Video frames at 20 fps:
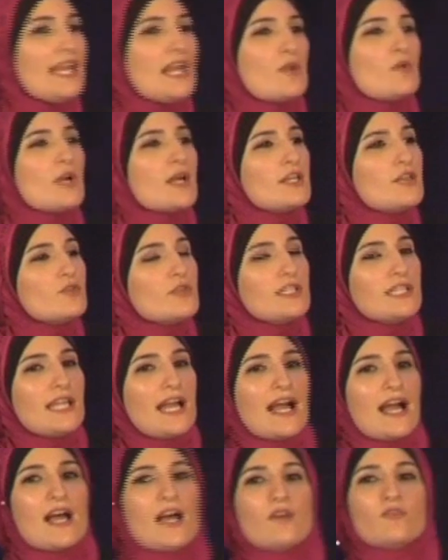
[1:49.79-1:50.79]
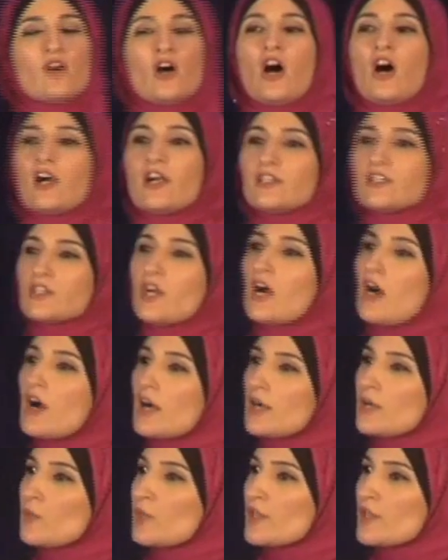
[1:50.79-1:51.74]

I want to really have a heart-to-heart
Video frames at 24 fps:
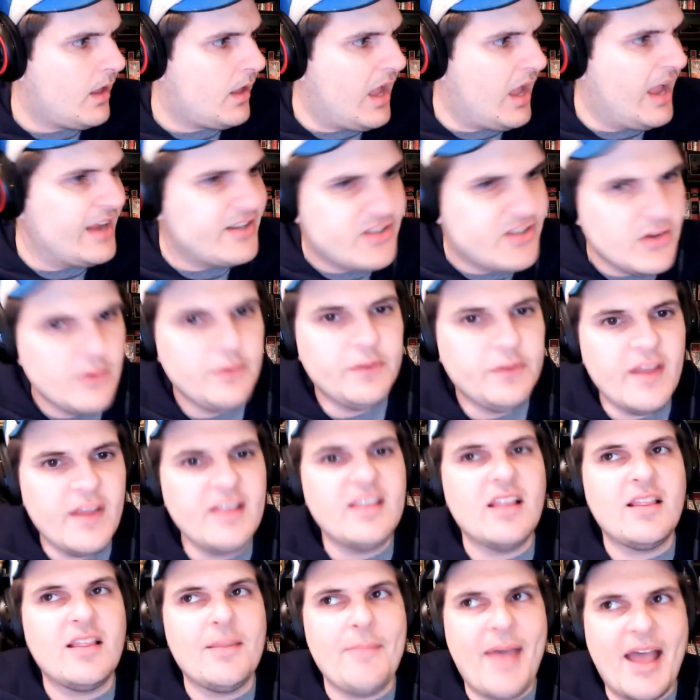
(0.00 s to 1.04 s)
I do think
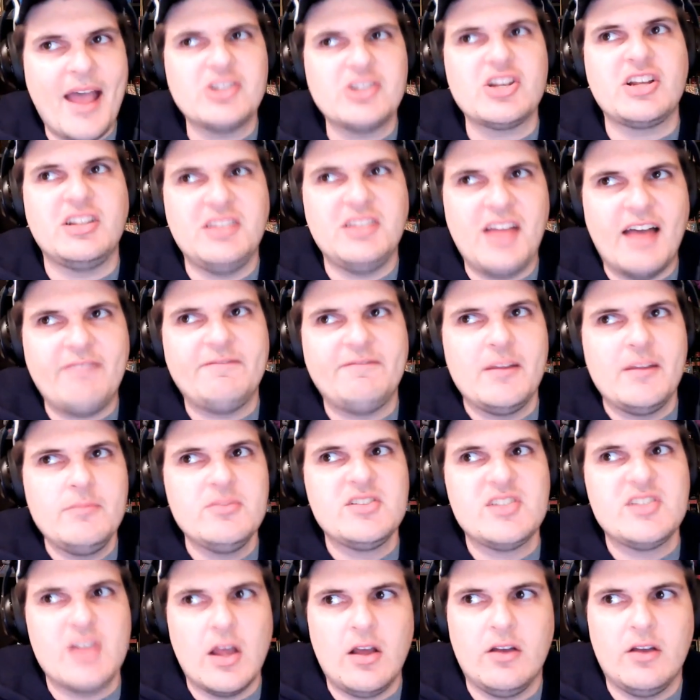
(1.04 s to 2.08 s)
that the Magic left
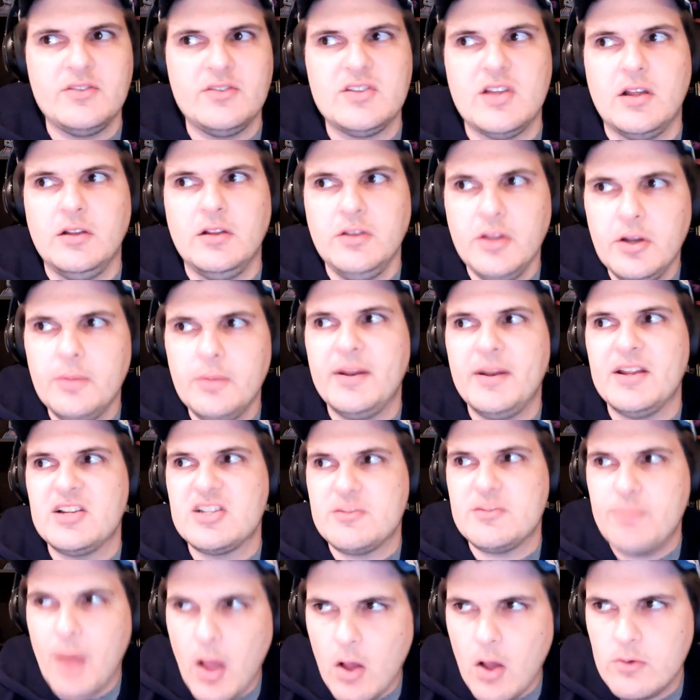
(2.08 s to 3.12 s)
themselves a little bit
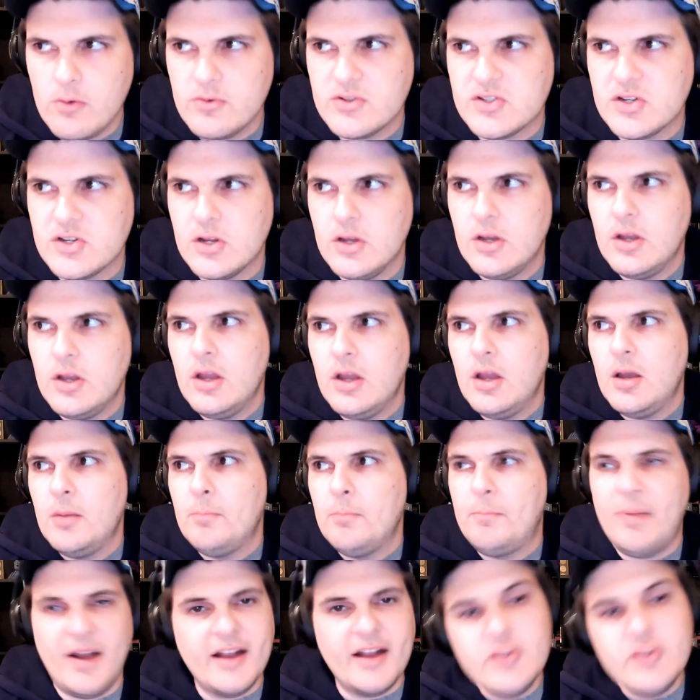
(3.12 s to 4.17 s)
exposed,
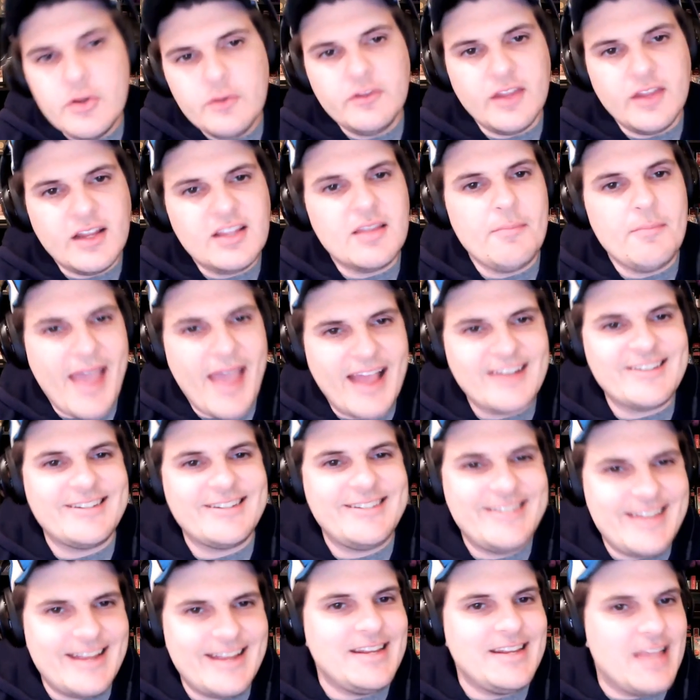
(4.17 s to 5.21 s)
but I do think the Magic
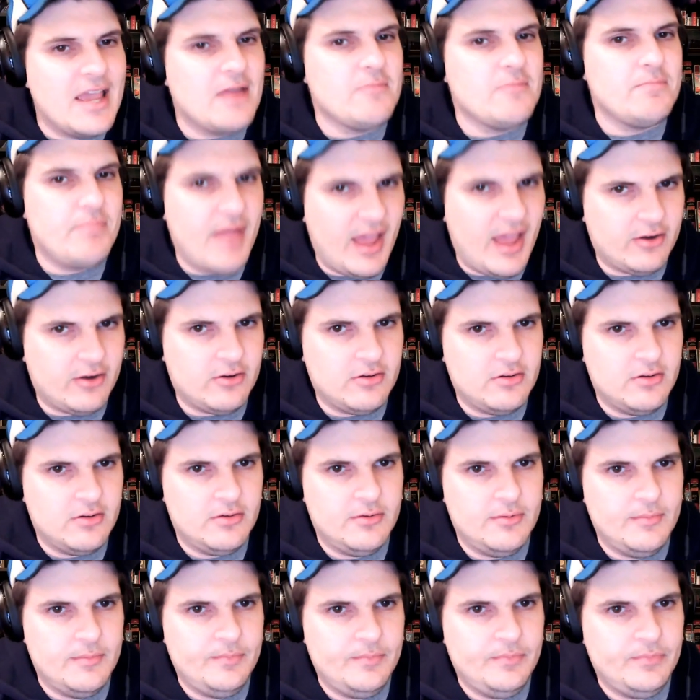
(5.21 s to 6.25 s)
did get better.
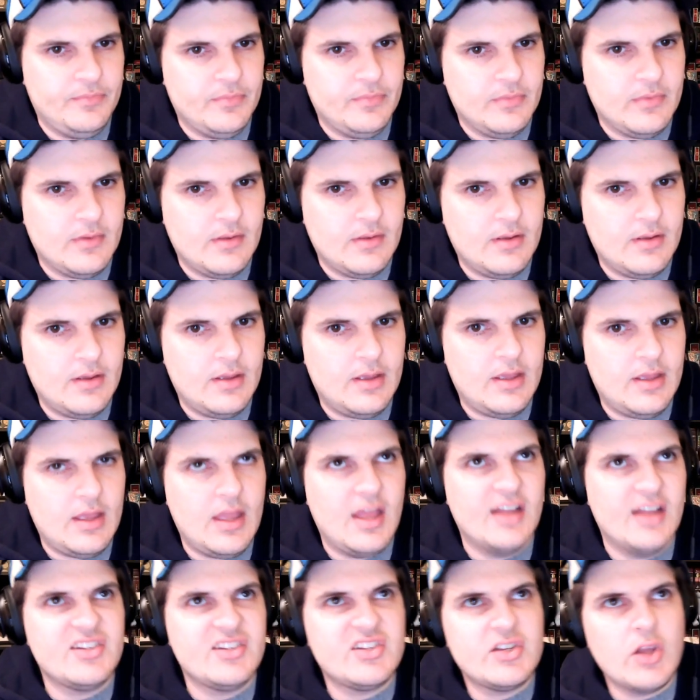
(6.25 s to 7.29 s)

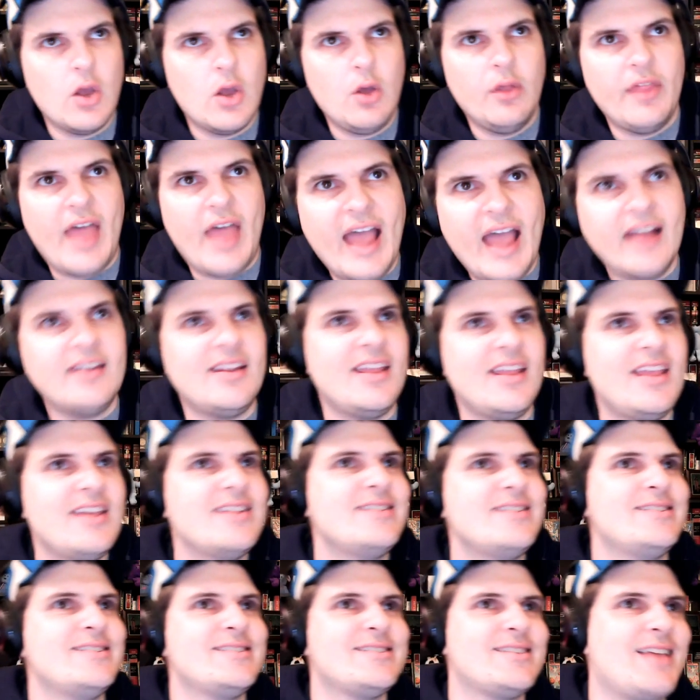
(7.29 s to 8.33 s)
And so that
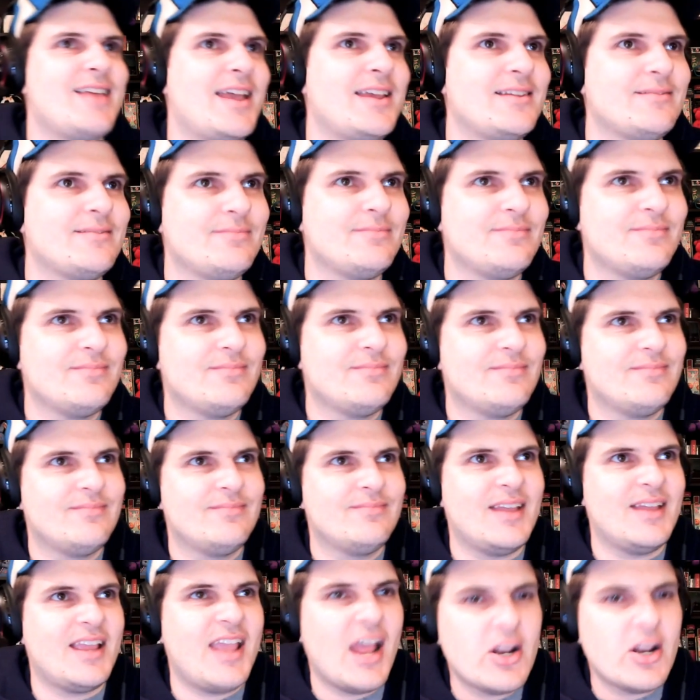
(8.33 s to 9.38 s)
is like
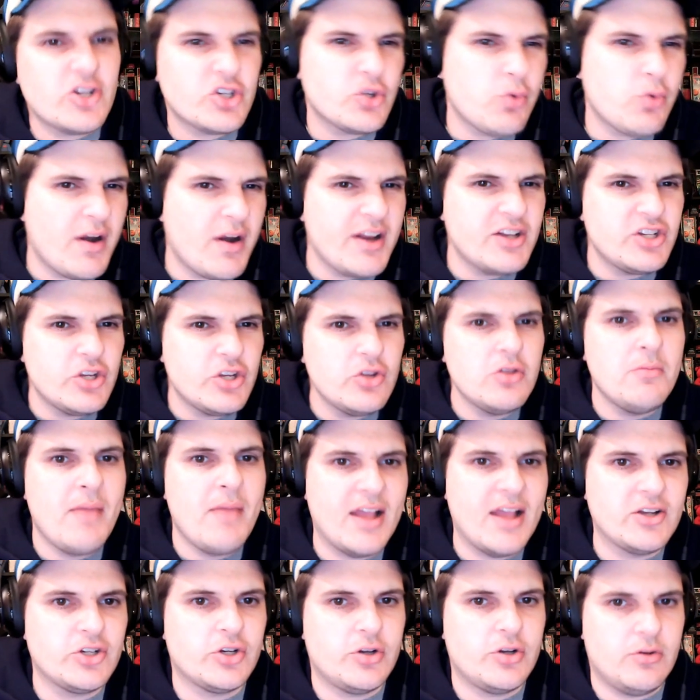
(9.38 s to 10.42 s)
the catch 22 the
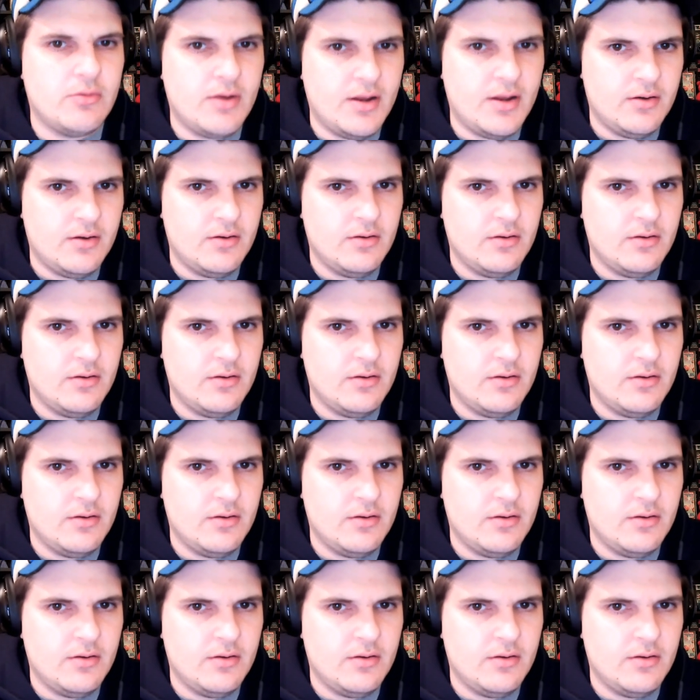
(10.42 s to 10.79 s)
Magic are in.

● Your goal:
Write out the records above exactly as they appear, leaving out any pictures.

● Exercise answer:
Video frames at 20 fps:
[1:49.79-1:50.79]
[1:50.79-1:51.74]

I want to really have a heart-to-heart
Video frames at 24 fps:
(0.00 s to 1.04 s)
I do think
(1.04 s to 2.08 s)
that the Magic left
(2.08 s to 3.12 s)
themselves a little bit
(3.12 s to 4.17 s)
exposed,
(4.17 s to 5.21 s)
but I do think the Magic
(5.21 s to 6.25 s)
did get better.
(6.25 s to 7.29 s)

(7.29 s to 8.33 s)
And so that
(8.33 s to 9.38 s)
is like
(9.38 s to 10.42 s)
the catch 22 the
(10.42 s to 10.79 s)
Magic are in.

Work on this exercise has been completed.